Artist raises awareness about protecting glaciers

Artist raises awareness about protecting glaciers

Zaria Forman criss-crosses glacial regions to highlight how these landscapes are being transformed under the influence of climate change.

American artist and explorer Zaria Forman with one of her works of art. (Zaria Forman Instagram pic)
PARIS:
Zaria Forman, an illustrator and explorer, ventures into the most remote and icy regions to highlight how these landscapes are being transformed under the effect of climate change and to raise public awareness of the importance of preserving them.

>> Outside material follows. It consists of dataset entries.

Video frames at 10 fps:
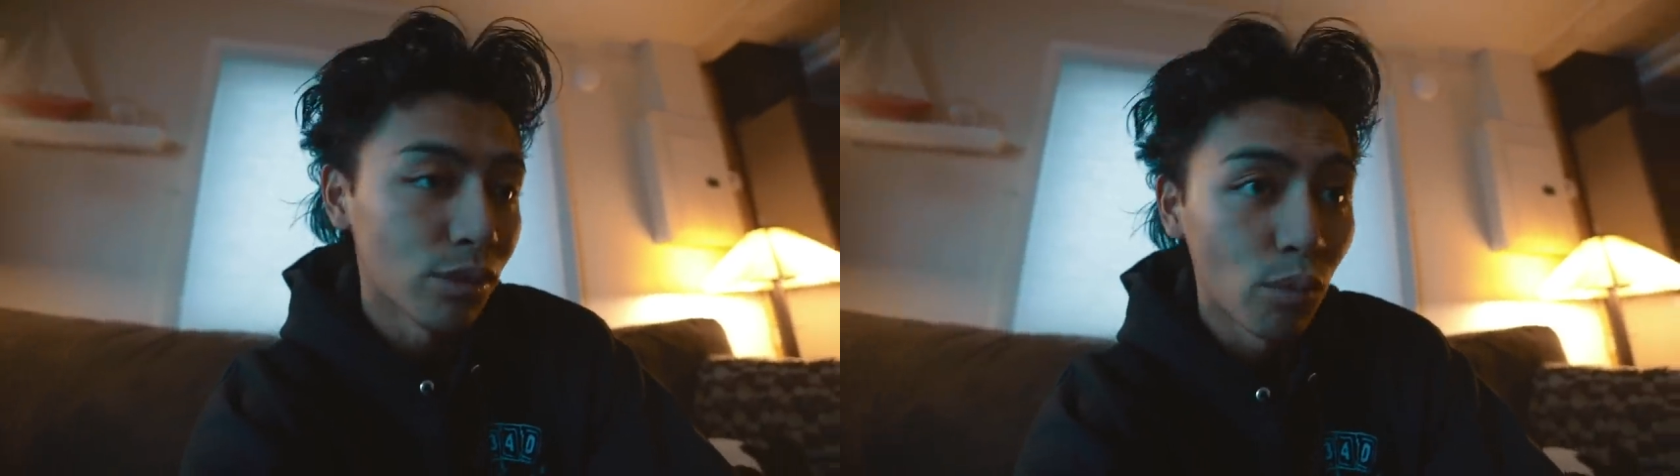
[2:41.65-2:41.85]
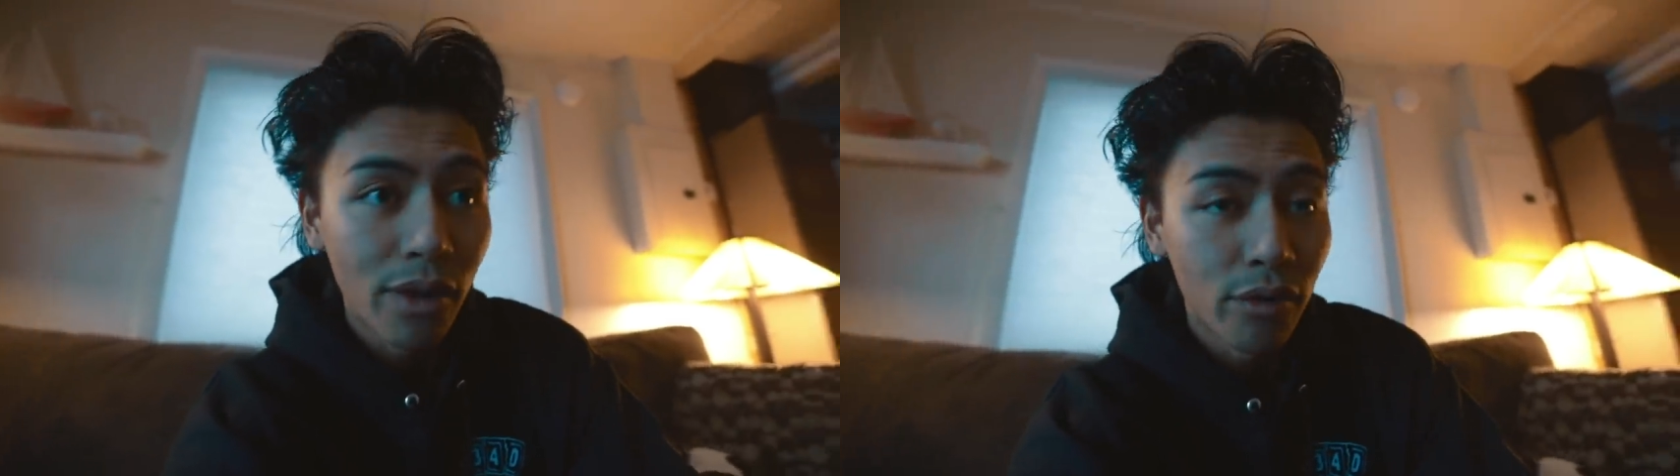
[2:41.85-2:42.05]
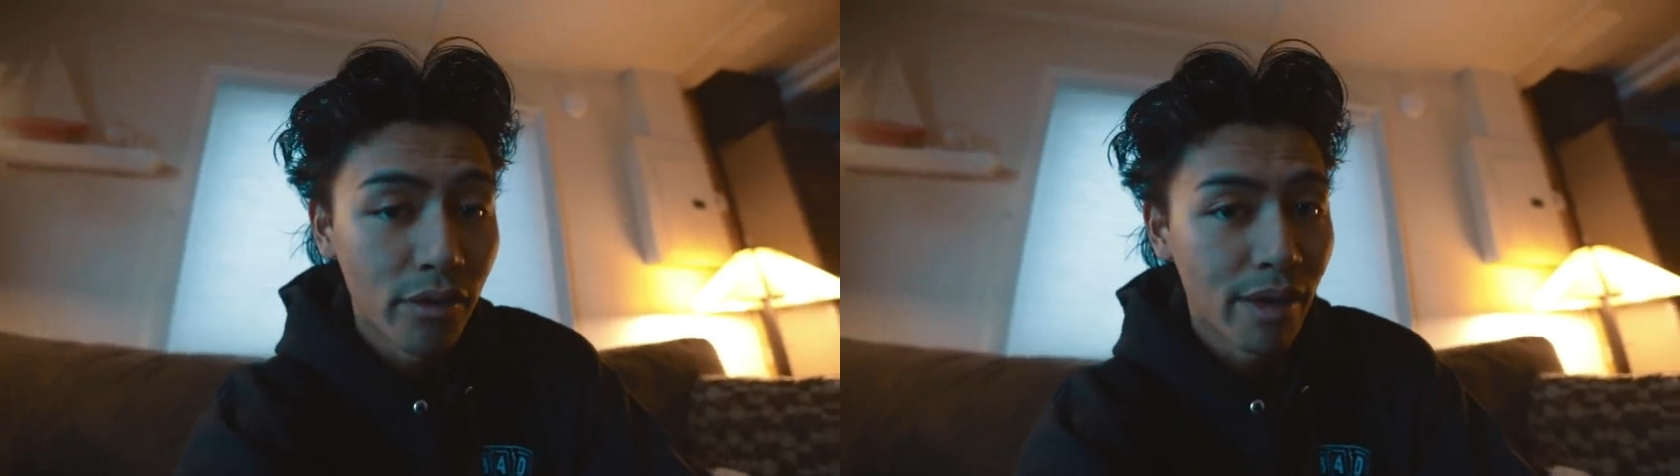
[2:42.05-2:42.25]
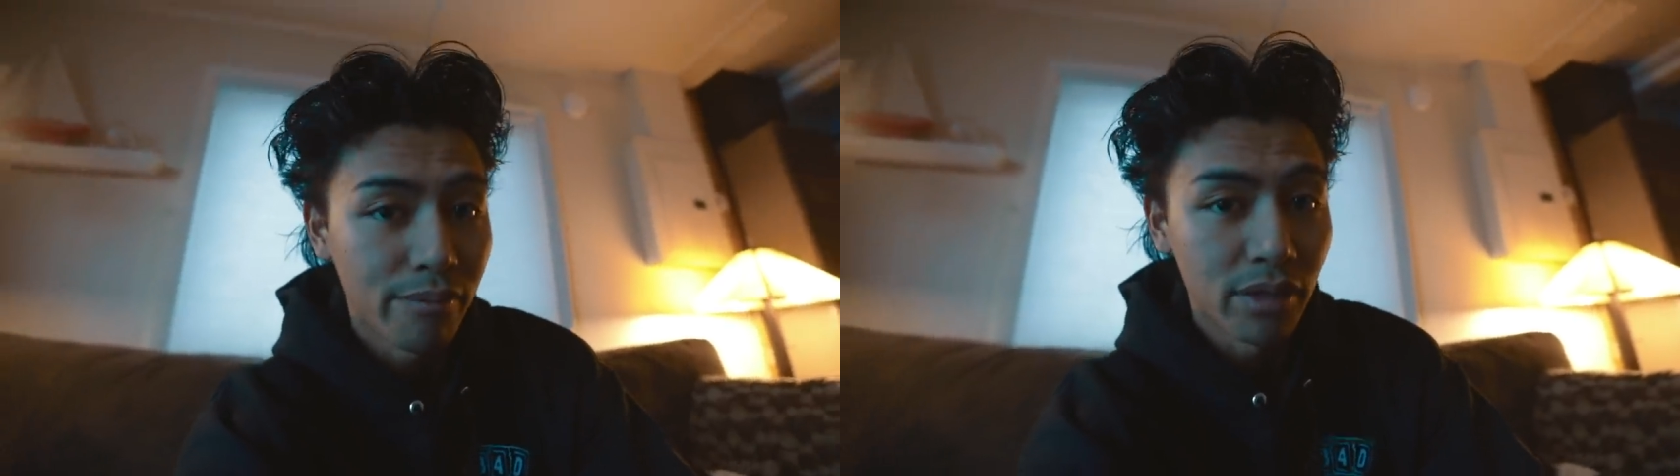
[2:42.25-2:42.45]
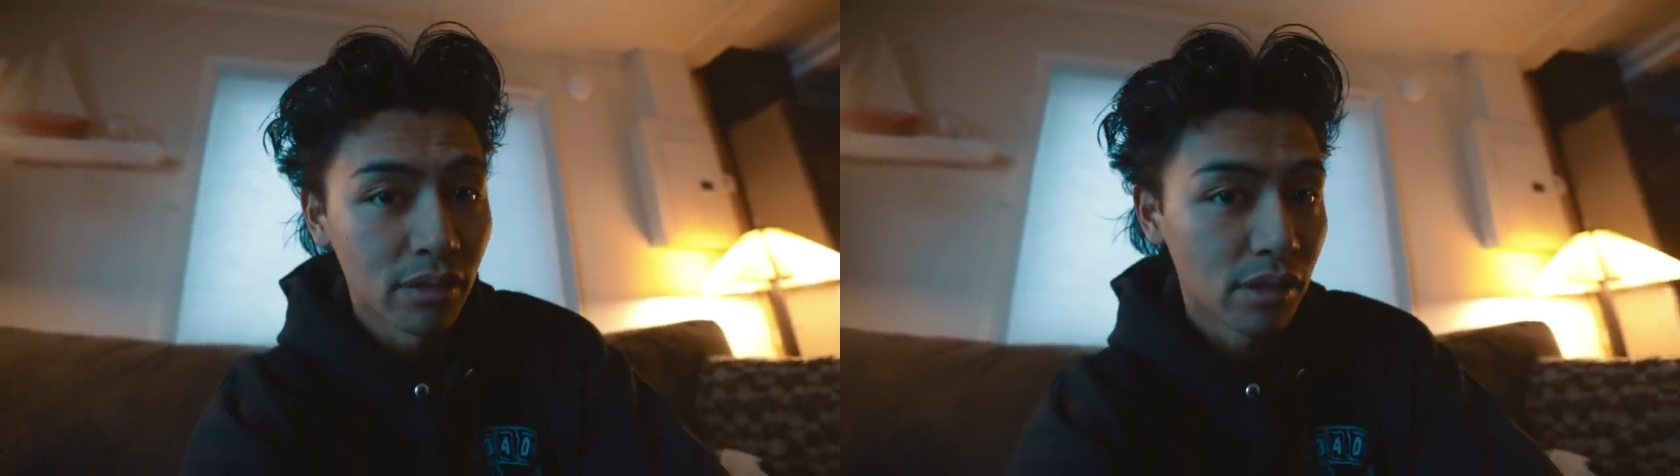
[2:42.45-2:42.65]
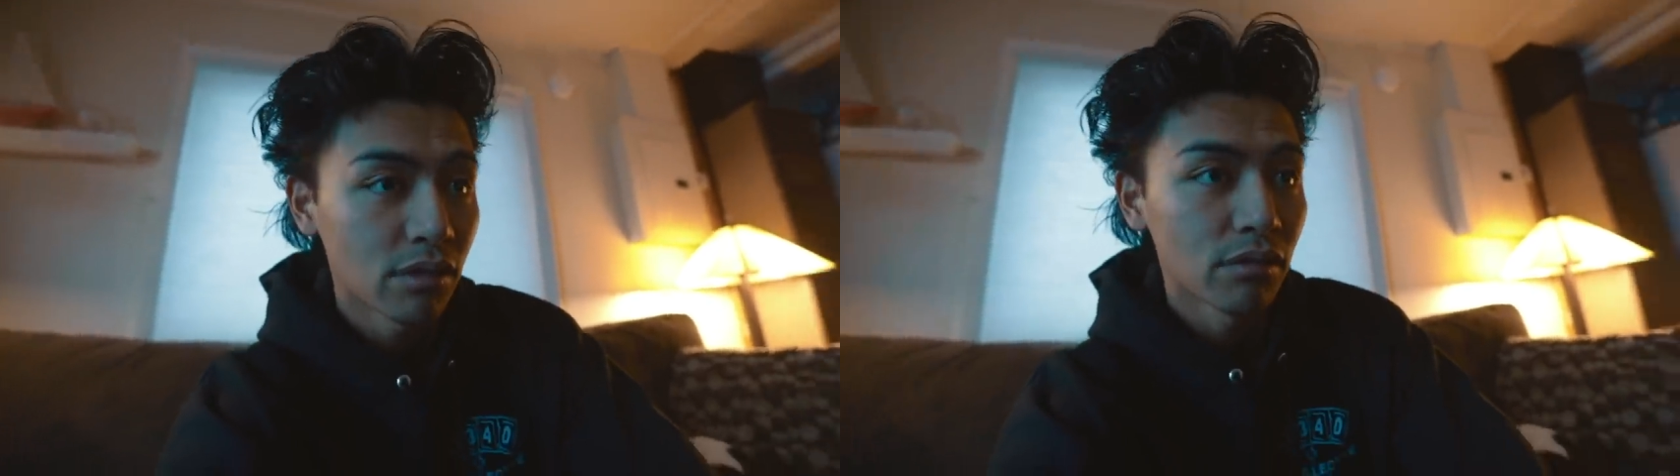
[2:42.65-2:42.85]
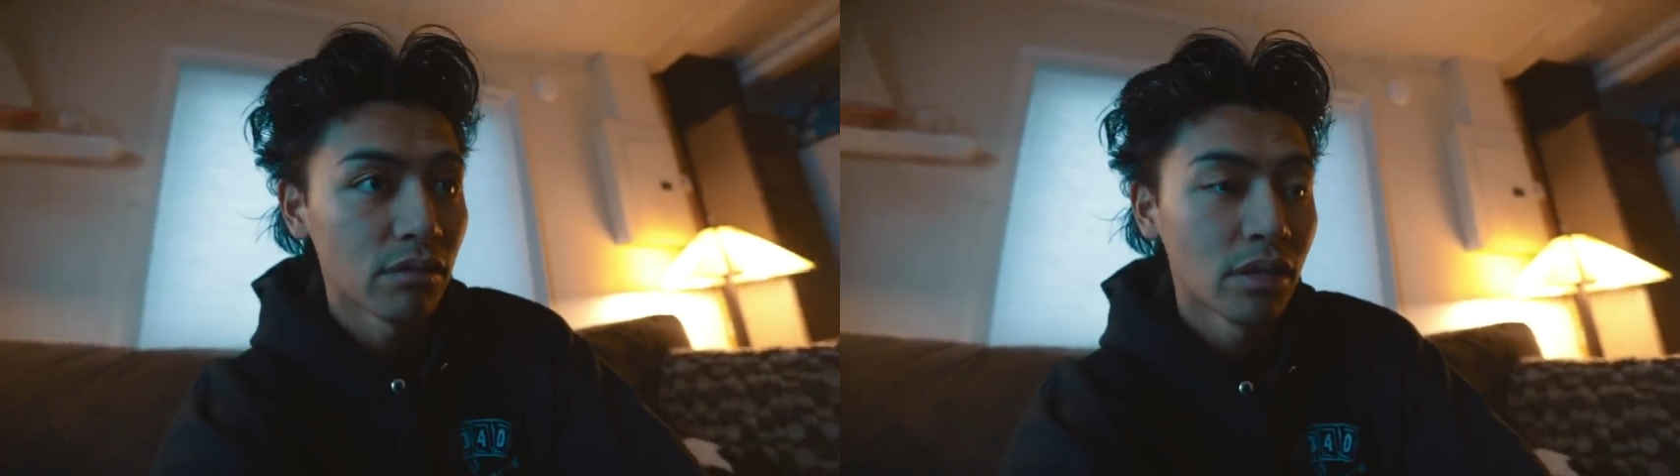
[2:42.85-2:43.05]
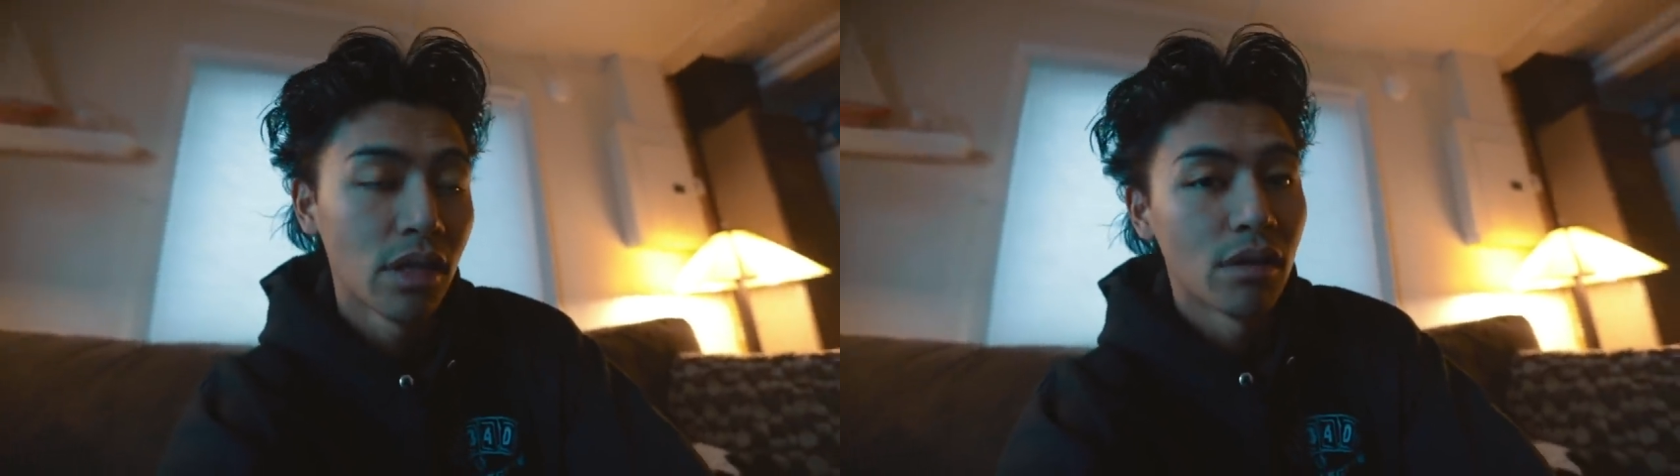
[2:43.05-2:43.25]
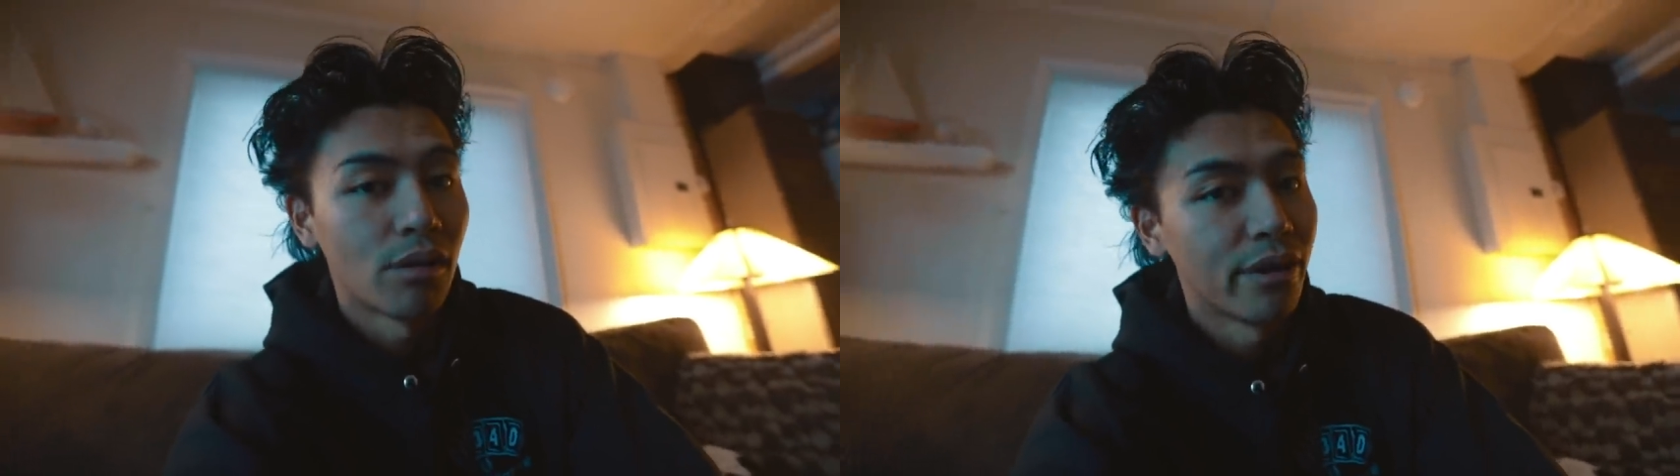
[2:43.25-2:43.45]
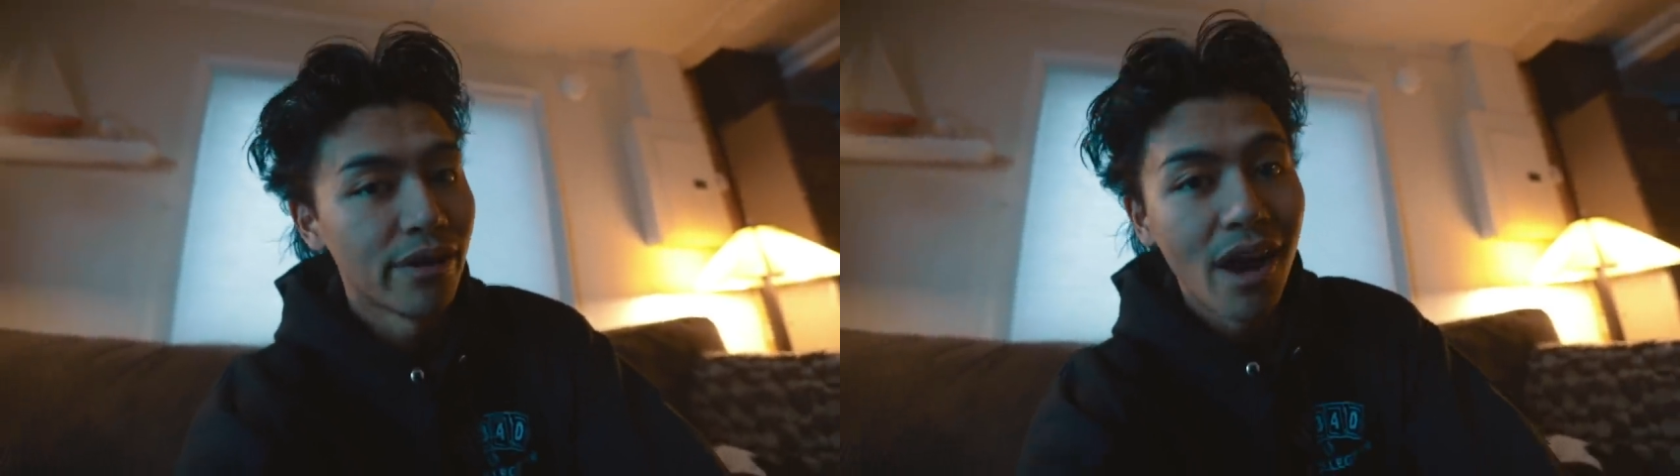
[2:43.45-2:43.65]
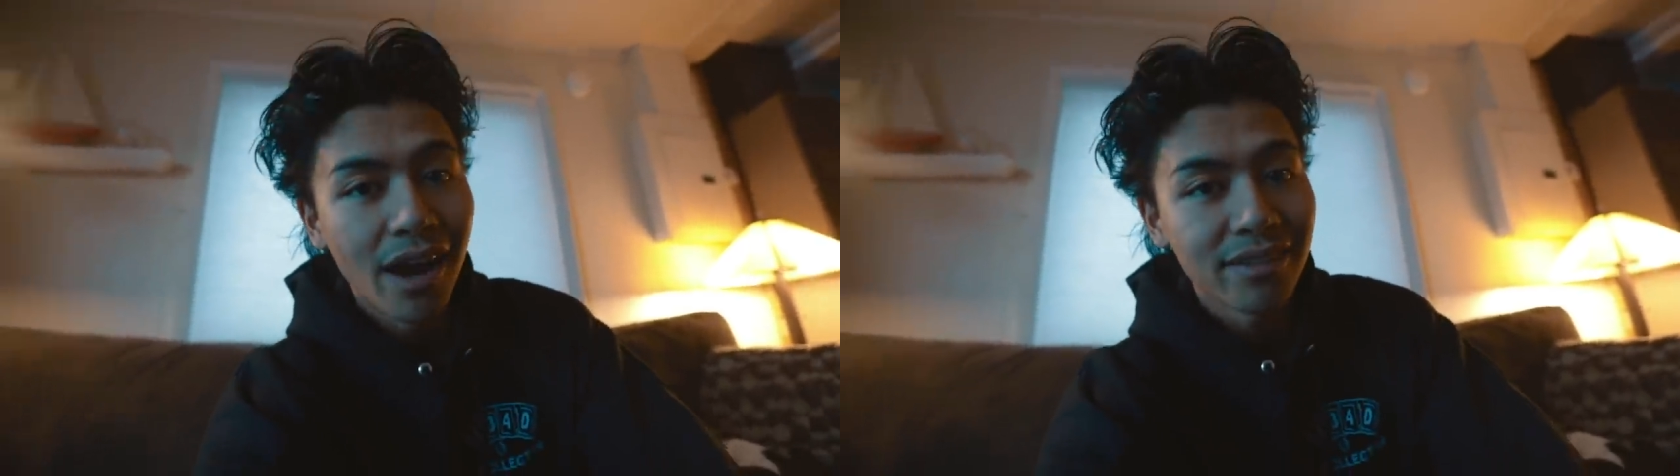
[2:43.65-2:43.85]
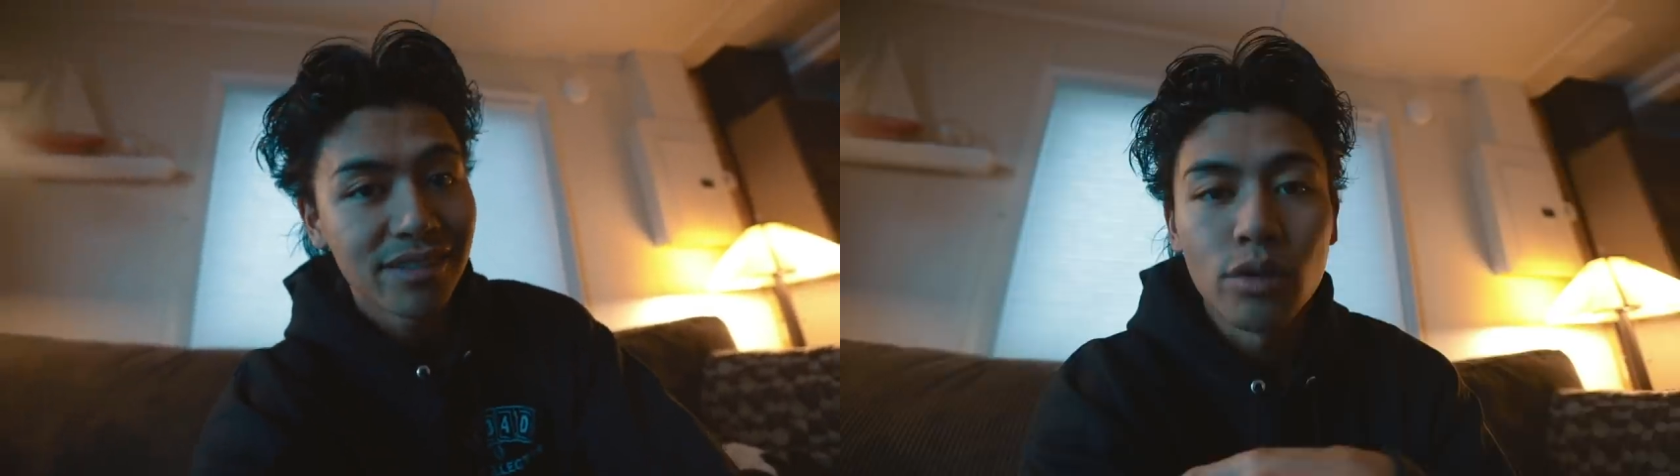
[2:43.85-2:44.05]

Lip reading: whether that be legal or not.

“The most laborious drawing I ever made” is how American artist Zaria Forman describes her latest work on Instagram.

The work is on display at the University of Cambridge for the next 12 months. The drawing in question depicts a panoramic view of the Arctic: fragments of ice floating in a dark-hued sea, which she was able to glimpse during flights aboard research aircraft as part of Operation IceBridge.

This vast Nasa programme has made it possible to image “in unprecedented detail” the processes that link the polar regions to the global climate system.

An extraordinary experience, which provided the artist with a perspective that complements what she observed on the ground in the icy lands of Greenland and Iceland.

For the past 15 years, Zaria Forman has been crisscrossing the icy regions of the world, putting down on paper the landscapes that pass before her eyes, which she renders with her talented pastel-tinted pencil stroke.

Published on her Instagram page and regularly exhibited, her creations are breathtakingly realistic and resemble photographic snapshots.

Through her work, the artist is revealing both the splendour and the vulnerability of these ecosystems, which are crumbling under the impact of global warming.

“Chunks of ice calve off of Jökulsárlón glacier, flow through a short waterway out to the Atlantic Ocean, and then wash up onto black sand beaches.

“It’s the epitome of an ephemeral landscape, changing with each crashing wave as the ice flows on and off of the beach, crackling and melting until it disappears forever.

“It’s places like these that mesmerise me, and motivate me to document them in pastel on paper, so we may appreciate them, love them, and preserve them,” she writes in a post published on Instagram on Earth Day last April, during a trip to Iceland.

With a steadfast passion for the environmental cause, Zaria Forman regularly collaborates on projects run by associations and NGOs, such as Generation Equality, the Global Forum for Gender Equality organized by UN Women.

Last April, Zaria Forman proposed a “re-coloured” version of her drawing “Errera Channel, Antarctica No. 1,” to infuse it with “four shades of equality, that each tell a story about the gendered impact of climate change.”

Melting glaciers is one of the most powerful symbols of climate change and one of six planetary limits already exceeded.

In its annual report published last April, the World Meteorological Organization (WMO) pointed to the alarming acceleration in glacier melt and record temperatures in 2022.

“Melting of glaciers and sea level rise – which again reached record levels in 2022 – will continue to go up to thousands of years,” the organisation warned.